-------- Task data

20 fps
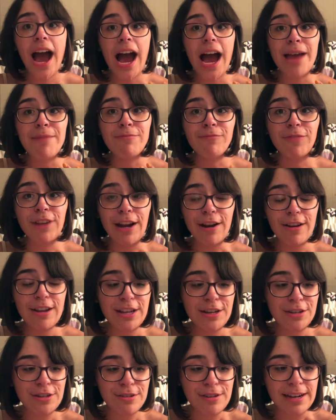I'm very
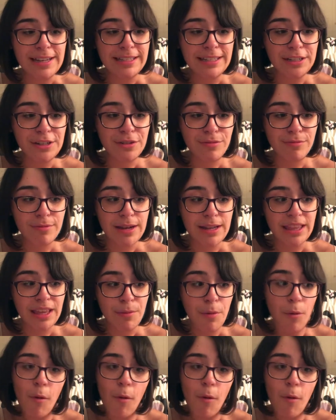interested to read them,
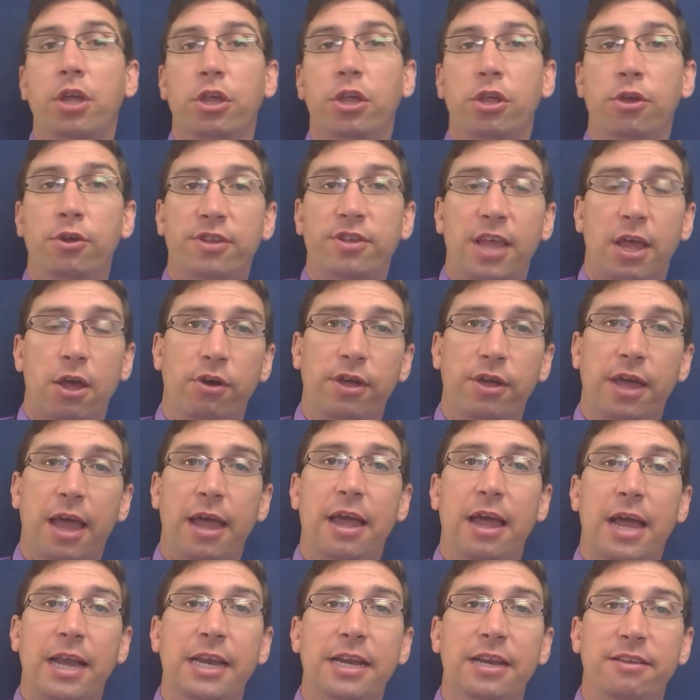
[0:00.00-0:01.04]
you say,
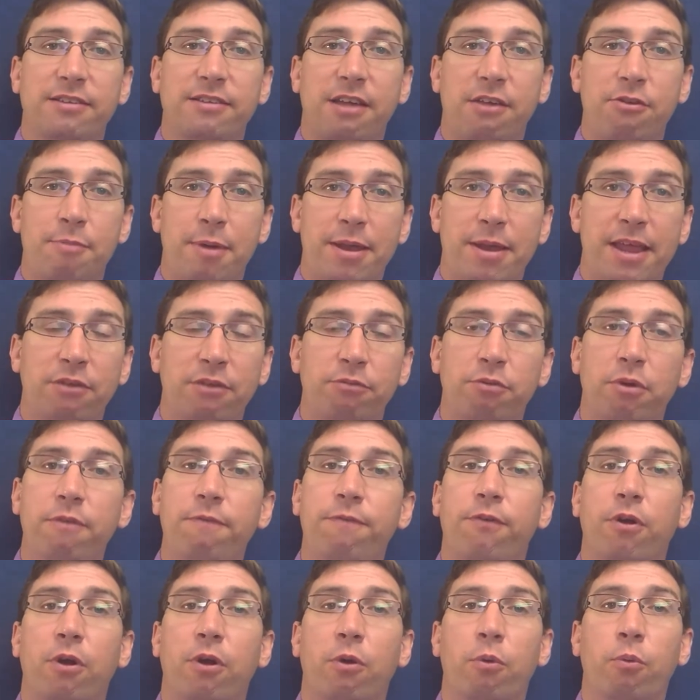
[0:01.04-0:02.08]
okay, I need to schedule my next one
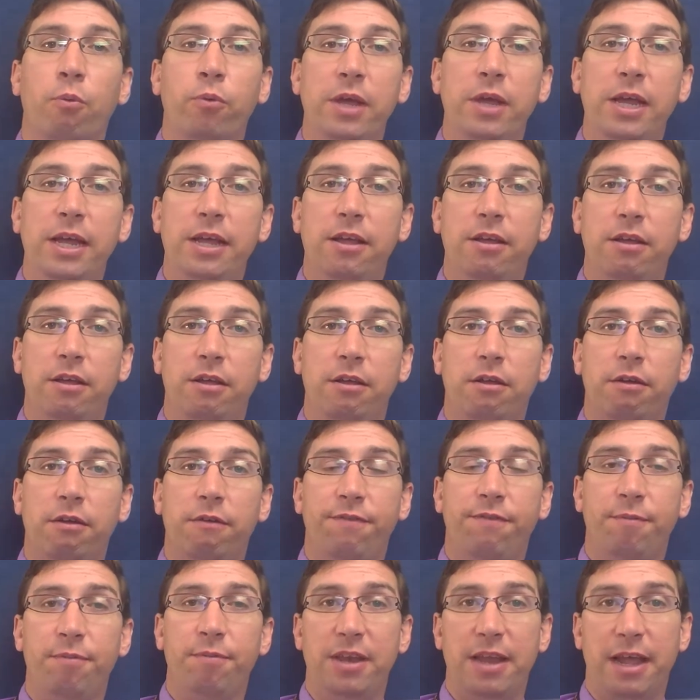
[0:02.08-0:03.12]
for a week
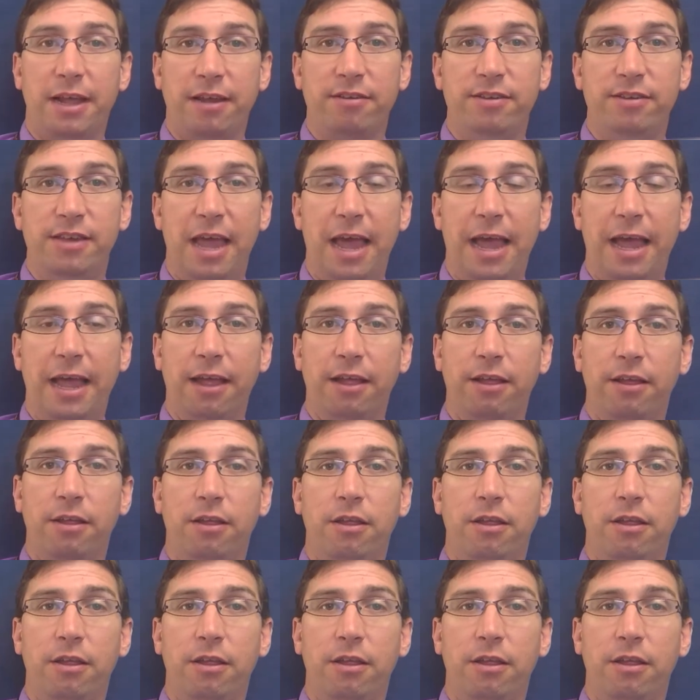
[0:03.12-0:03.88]
from the next day.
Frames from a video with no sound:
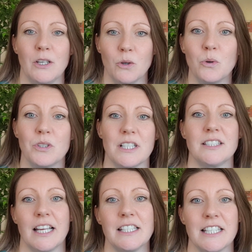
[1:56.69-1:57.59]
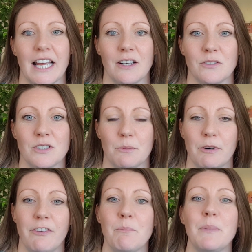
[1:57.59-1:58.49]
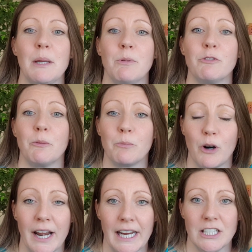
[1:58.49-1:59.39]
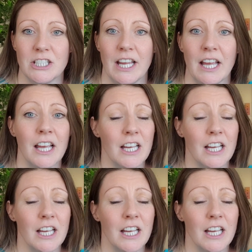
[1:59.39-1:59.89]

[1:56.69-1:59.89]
an order sent out to prevent people from praying to,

----------------

The expected response is every line of the material, written out exactly, with the images removed.

20 fps
I'm very
interested to read them,
[0:00.00-0:01.04]
you say,
[0:01.04-0:02.08]
okay, I need to schedule my next one
[0:02.08-0:03.12]
for a week
[0:03.12-0:03.88]
from the next day.
Frames from a video with no sound:
[1:56.69-1:57.59]
[1:57.59-1:58.49]
[1:58.49-1:59.39]
[1:59.39-1:59.89]

[1:56.69-1:59.89]
an order sent out to prevent people from praying to,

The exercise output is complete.